Duchamp was said to be charming, witty and vastly intelligent. But contemporary Duchampism can be dreary. When an artist lapses into intentionally hermetic flapdoodle, you know it’s reflexive Duchampism; when you pass by new works in a contemporary gallery and find yourself simply ticking off the conceptual twists in desultory fashion, like solving easy acrostics, that’s degraded Duchampism.
And what of Duchamp’s presence in a major Washington institution? It will enhance the Hirshhorn’s ability to present a coherent history of 20th-century art, and it will be a significant teaching tool. There’s something delicious, too, about the enhanced profile in the nation’s capital of an artist whose fundamental strategy was playful subversion.

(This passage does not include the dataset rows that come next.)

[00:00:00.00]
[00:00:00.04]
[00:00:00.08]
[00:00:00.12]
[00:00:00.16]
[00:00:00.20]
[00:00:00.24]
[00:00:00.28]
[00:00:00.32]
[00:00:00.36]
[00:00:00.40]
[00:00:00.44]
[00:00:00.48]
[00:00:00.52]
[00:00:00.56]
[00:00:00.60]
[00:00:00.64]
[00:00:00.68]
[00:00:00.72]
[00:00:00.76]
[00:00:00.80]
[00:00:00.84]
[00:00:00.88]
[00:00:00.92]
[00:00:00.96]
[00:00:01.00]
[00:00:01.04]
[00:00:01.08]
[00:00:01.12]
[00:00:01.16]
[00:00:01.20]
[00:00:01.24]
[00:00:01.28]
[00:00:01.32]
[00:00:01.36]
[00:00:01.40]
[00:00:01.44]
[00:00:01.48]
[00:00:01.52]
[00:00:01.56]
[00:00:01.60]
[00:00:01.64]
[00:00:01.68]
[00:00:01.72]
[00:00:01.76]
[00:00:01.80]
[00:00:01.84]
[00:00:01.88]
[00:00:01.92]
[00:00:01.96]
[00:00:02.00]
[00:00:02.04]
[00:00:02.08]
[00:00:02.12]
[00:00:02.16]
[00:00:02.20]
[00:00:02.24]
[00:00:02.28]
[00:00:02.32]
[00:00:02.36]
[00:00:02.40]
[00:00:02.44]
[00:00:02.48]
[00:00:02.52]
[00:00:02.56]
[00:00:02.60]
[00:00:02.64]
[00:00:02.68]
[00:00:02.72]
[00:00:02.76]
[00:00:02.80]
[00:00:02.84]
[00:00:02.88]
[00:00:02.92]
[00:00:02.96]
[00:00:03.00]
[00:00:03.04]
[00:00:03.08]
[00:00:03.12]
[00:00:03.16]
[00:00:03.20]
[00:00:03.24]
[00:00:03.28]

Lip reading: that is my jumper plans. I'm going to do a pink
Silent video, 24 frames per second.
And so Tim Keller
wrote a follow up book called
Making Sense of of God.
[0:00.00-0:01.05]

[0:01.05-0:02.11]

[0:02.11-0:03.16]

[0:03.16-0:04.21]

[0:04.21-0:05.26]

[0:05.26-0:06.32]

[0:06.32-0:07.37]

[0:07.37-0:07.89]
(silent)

That allows us to make an important distinction. Duchamp’s career was a series of provocations, aimed at ideas about art that had never been questioned. It was essentially Socratic, an art made of questions that undermined comfortable truths and destabilized the interlocutor. That is a very different thing than being lied to.
Marcel Duchamp: The Barbara and Aaron Levine Collection Through Oct. 15 at the Hirshhorn Museum and Sculpture Garden. si.edu.